▶ [Task directions]
Only the lines from the one containing "[1:07:16.59]" to the end of the records belong in the output; print them exactly.

▶ [Input material]
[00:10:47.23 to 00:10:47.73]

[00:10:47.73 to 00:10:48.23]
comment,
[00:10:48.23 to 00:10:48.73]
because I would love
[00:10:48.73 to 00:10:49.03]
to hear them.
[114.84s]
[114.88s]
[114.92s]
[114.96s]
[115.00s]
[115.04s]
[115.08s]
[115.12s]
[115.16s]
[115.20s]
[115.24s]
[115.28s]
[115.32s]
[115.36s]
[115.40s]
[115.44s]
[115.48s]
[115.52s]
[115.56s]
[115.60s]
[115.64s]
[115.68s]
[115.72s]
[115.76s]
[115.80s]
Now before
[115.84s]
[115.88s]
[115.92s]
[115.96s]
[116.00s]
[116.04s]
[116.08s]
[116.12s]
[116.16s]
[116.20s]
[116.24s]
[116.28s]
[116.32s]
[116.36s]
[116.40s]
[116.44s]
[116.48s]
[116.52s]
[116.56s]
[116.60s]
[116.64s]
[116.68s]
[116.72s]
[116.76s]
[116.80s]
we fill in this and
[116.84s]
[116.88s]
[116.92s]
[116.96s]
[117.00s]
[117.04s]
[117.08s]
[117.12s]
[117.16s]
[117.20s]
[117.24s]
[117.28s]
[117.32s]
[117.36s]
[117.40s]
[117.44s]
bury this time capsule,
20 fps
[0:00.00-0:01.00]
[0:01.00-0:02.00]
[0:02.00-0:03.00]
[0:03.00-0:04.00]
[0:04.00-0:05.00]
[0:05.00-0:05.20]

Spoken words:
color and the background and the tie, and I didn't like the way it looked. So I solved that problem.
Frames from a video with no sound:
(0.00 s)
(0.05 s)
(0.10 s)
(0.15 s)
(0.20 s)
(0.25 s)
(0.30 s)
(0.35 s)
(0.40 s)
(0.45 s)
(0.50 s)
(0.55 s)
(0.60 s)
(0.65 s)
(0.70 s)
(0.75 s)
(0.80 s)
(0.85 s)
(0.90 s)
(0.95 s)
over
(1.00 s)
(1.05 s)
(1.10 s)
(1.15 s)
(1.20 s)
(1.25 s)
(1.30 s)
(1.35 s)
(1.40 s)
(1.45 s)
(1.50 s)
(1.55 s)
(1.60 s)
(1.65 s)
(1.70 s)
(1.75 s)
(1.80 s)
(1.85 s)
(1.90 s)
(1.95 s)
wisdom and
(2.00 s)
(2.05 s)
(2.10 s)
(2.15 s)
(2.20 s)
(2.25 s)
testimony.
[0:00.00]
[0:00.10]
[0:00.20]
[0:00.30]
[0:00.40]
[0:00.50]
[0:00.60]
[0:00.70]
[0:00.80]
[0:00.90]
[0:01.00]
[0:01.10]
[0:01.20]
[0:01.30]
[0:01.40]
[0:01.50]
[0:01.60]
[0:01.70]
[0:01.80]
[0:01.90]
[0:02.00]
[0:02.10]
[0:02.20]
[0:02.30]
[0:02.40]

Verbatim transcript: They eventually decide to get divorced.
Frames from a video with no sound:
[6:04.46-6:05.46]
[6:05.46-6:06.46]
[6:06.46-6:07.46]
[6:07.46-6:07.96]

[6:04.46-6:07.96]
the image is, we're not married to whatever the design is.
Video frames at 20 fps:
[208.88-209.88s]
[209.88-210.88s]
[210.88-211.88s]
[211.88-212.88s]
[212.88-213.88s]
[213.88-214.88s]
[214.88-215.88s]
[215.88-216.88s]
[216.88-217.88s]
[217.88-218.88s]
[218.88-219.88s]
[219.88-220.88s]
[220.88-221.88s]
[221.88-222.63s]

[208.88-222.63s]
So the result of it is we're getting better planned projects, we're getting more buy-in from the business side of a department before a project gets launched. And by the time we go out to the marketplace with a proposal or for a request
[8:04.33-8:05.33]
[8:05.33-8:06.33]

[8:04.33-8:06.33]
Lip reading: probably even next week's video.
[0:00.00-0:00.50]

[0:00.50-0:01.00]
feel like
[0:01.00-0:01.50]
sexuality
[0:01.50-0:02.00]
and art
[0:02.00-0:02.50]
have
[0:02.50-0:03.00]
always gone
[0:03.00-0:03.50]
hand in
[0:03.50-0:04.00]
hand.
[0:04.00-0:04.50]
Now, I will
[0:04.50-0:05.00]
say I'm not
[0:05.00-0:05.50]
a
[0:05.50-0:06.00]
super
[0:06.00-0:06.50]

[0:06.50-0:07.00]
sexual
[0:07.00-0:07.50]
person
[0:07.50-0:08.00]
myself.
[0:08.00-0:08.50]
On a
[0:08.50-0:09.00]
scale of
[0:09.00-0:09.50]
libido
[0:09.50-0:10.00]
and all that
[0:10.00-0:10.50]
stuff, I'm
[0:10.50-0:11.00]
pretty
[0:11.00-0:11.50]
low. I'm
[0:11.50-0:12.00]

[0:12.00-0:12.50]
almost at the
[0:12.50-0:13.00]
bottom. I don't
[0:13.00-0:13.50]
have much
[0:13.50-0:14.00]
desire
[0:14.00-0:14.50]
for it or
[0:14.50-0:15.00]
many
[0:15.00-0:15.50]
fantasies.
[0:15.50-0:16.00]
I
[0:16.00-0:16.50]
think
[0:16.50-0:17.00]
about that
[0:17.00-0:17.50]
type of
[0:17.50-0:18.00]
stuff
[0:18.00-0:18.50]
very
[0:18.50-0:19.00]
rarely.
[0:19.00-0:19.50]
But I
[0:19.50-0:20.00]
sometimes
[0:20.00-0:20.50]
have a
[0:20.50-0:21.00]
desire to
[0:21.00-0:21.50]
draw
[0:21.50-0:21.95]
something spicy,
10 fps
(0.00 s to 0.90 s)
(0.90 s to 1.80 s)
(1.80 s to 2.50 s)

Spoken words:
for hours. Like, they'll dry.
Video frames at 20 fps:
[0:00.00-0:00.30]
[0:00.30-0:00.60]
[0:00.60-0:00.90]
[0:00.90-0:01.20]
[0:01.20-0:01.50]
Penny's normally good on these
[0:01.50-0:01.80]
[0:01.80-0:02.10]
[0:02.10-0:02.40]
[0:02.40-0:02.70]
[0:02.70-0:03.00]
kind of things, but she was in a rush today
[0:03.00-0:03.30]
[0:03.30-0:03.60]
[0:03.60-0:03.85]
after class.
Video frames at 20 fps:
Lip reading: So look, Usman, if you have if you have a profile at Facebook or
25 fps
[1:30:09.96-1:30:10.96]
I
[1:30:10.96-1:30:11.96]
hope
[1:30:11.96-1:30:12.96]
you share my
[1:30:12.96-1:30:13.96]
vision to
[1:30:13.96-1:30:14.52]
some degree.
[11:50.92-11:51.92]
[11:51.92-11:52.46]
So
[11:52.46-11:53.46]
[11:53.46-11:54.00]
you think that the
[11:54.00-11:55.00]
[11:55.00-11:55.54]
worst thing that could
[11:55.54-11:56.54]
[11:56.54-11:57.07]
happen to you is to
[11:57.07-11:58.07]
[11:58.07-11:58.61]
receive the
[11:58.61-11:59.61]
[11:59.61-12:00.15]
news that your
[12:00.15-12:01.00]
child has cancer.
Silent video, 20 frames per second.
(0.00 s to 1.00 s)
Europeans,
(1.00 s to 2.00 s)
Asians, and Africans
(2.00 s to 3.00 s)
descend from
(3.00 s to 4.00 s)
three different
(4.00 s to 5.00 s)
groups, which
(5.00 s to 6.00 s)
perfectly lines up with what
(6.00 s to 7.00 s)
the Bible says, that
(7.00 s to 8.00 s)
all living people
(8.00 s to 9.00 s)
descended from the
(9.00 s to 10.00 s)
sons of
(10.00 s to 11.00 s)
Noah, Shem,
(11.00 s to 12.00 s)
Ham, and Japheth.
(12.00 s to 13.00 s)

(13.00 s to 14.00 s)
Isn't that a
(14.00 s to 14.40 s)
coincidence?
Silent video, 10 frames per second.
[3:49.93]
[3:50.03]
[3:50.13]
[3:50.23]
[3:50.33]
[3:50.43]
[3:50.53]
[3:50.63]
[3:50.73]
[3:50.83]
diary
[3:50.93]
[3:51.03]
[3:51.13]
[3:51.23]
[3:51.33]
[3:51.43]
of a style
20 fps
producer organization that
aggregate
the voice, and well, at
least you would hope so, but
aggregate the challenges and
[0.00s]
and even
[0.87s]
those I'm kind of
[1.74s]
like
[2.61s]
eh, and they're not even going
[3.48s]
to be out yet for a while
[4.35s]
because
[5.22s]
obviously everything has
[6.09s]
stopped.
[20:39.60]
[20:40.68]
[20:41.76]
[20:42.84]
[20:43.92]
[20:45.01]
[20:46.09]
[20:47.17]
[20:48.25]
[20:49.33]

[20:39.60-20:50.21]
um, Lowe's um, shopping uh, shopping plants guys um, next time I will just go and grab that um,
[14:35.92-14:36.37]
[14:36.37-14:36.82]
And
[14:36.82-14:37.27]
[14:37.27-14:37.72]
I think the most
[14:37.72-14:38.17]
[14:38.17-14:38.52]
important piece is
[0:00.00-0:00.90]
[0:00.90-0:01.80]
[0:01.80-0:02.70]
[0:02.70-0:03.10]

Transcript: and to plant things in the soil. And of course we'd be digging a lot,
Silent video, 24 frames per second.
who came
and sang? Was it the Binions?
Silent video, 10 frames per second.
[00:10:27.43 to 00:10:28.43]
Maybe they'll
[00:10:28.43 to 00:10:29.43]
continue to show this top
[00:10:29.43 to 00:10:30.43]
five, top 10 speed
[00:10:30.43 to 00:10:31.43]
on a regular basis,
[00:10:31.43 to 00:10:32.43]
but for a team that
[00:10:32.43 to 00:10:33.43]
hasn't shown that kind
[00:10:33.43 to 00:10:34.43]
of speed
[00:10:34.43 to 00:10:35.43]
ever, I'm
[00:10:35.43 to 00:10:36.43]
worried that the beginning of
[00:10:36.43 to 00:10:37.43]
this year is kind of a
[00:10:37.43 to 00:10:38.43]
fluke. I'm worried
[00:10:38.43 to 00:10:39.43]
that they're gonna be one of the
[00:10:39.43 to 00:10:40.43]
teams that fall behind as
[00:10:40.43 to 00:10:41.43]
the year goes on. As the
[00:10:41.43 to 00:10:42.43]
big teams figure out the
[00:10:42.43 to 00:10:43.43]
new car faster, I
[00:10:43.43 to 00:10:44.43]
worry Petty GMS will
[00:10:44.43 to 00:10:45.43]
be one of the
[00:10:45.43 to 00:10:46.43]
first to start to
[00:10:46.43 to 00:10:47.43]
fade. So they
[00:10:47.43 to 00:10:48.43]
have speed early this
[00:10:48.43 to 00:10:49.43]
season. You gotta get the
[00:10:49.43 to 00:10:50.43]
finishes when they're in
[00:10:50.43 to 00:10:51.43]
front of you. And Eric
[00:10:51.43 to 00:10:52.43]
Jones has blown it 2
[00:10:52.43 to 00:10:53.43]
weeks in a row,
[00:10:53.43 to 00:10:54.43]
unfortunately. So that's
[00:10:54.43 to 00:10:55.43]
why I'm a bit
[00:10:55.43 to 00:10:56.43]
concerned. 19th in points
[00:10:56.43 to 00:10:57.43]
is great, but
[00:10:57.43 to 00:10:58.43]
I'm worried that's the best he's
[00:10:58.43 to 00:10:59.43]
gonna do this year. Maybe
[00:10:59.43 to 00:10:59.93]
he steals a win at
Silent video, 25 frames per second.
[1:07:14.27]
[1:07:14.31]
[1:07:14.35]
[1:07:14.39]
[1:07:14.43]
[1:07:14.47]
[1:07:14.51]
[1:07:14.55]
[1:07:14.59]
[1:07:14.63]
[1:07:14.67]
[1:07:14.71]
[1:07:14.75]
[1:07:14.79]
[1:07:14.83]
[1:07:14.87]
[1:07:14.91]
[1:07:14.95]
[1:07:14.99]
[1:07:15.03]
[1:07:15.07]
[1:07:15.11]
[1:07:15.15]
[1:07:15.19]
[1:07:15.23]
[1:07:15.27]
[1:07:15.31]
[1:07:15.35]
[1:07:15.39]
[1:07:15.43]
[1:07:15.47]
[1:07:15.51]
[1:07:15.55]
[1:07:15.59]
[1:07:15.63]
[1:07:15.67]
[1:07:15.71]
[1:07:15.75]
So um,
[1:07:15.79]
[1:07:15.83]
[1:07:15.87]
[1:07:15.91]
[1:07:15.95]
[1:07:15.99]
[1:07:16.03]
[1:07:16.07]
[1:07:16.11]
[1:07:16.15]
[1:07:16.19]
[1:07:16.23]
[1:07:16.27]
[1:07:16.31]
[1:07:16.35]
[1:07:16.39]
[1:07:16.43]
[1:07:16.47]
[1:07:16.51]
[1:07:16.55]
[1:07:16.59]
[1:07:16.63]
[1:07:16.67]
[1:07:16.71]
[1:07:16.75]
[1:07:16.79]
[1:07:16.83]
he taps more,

▶ [Exercise output]
[1:07:16.59]
[1:07:16.63]
[1:07:16.67]
[1:07:16.71]
[1:07:16.75]
[1:07:16.79]
[1:07:16.83]
he taps more,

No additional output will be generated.